Plus, Dell has expanded its business over the years to include more than computers. Starting in 2003, printers became a part of its repertoire, and a year later, it launched the world’s first storage area network system, the Dell EMC/AX 100. and rolled out DellConnect, which helps it solve customers’ problems remotely(at least, the ones pertaining to Dell’s products -- it probably wouldn't do a lick of good for your leaky faucet). In 2008, it entered into talks with Microsoft to provide hardware and services for Windows® AzureTM, Microsoft’s cloud computing platform.
But despite these innovations, one of Dell’s most notable developments wasn’t a computer. It was the creation of its website, www.dell.com. Originally designed in 1994 to provide customer service and support, the website was revamped two years later as a place where customers could also order Dell’s products. In just seven months, Dell was making roughly $1 million per day from the new, shopping-friendly website -- a number that skyrocketed to a daily $50 million per day by 2000. Today, Dell has several websites that serve countries ranging from Albania to Burkina Faso -- and in 2008, Michael Dell’s net worth was reportedly $17.3 billion.

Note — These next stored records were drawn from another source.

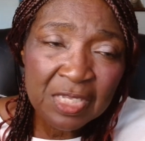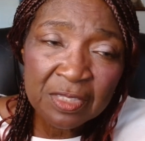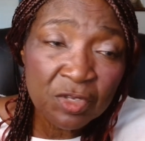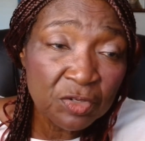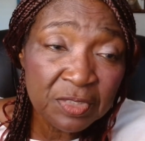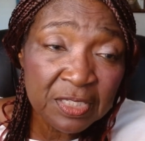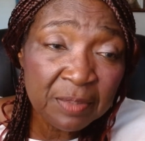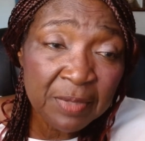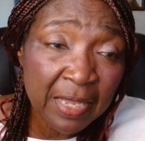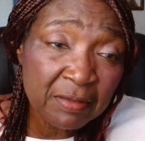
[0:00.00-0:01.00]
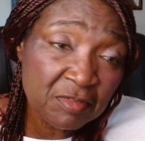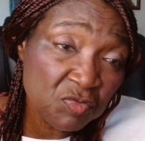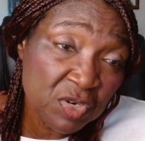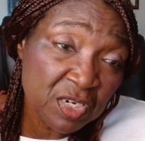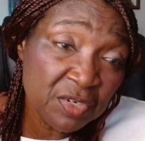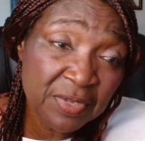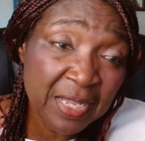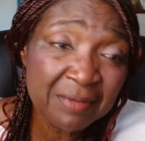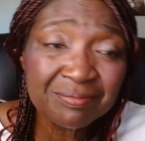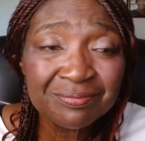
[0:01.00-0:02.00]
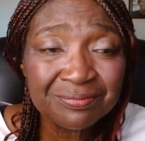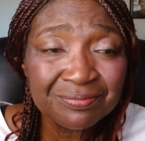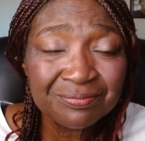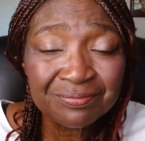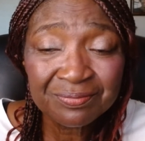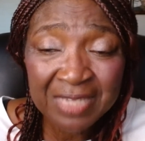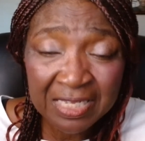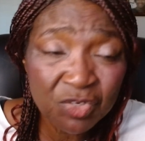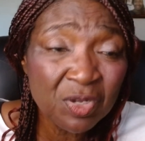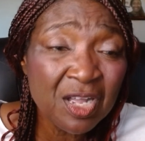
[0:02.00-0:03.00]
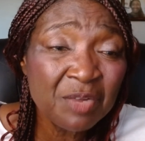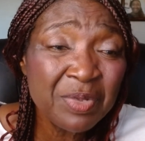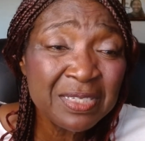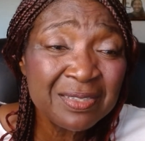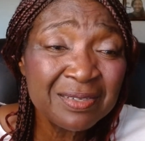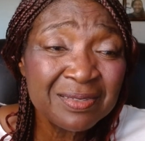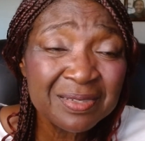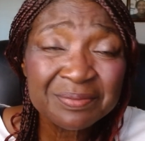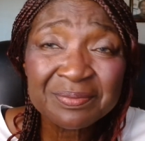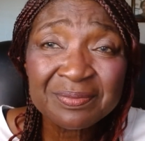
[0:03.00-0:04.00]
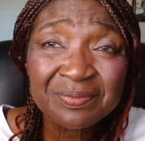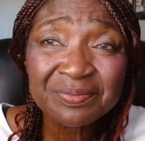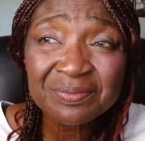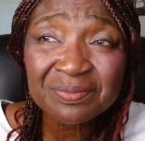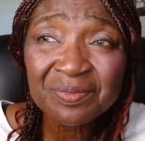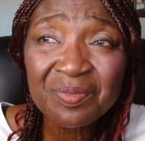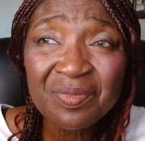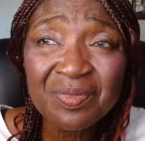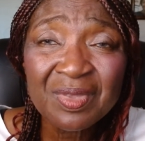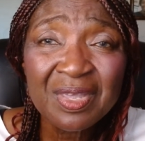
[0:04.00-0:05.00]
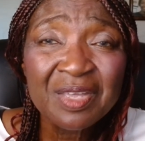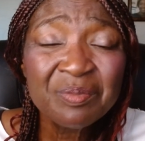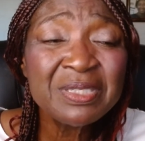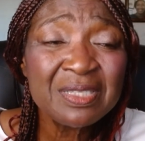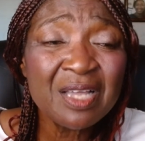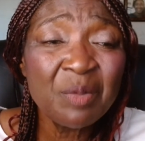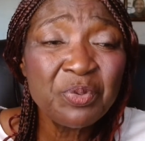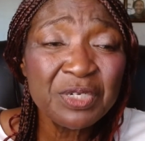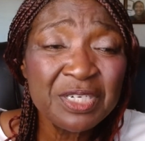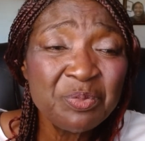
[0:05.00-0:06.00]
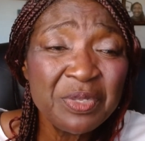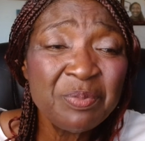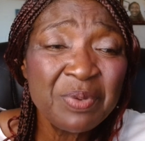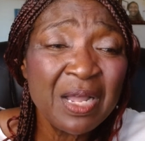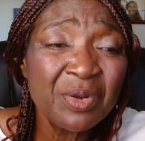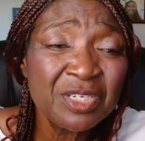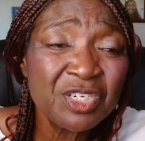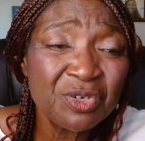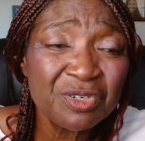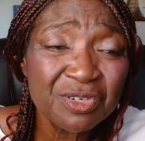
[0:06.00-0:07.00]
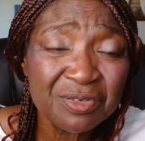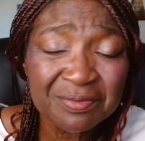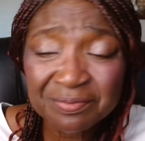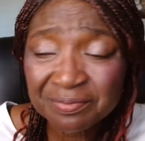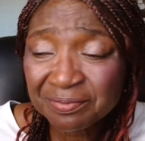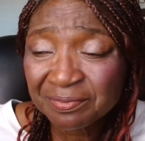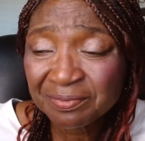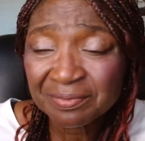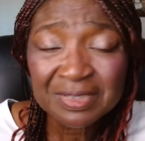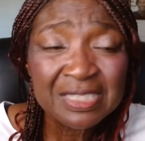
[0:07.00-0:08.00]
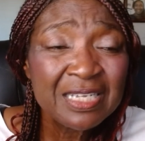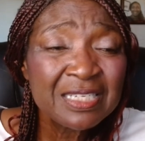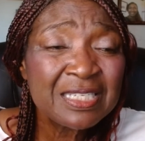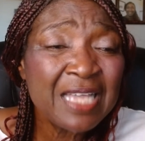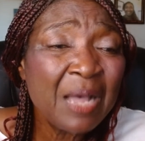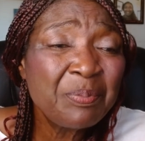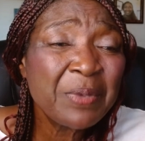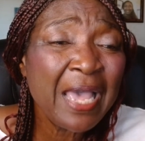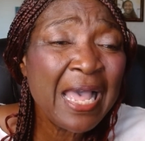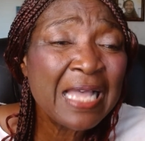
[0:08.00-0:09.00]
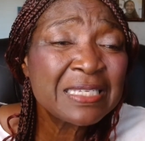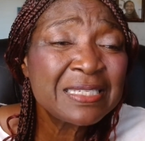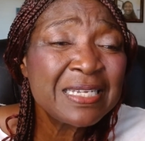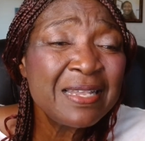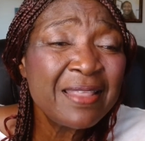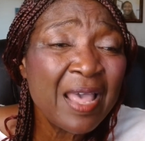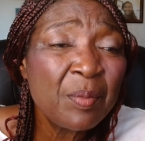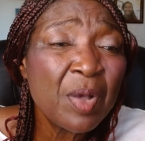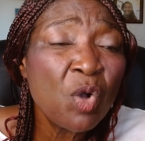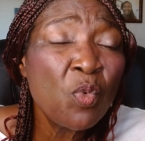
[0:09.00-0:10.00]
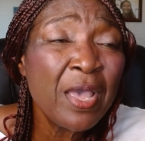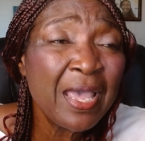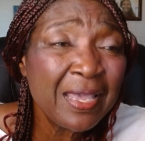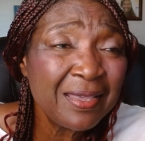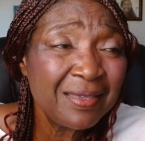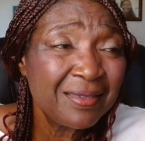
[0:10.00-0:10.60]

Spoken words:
You don't seem like you want to do that. That's your God business. But stop pushing people out of church. Stop casting them away.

Environmental friendliness has been a continued focus for Dell, and the company has stated that it’s committed to “becoming the “greenest” technology company on the planet.” It created the first notebook computer to be listed on the EPEAT Gold standard, a designation that acknowledges the world’s most environmentally preferable computers. Moreover, its “Plant a Tree for Me” program helps customers offset environmental damage caused by carbon dioxide emissions, and its “Plant a Forest for Me” program helps enable millions of trees to be planted in sustainably managed reforestation projects. You can get a full rundown of Dell’s green achievements on the company’s website at -- you guessed it -- www.dell.com.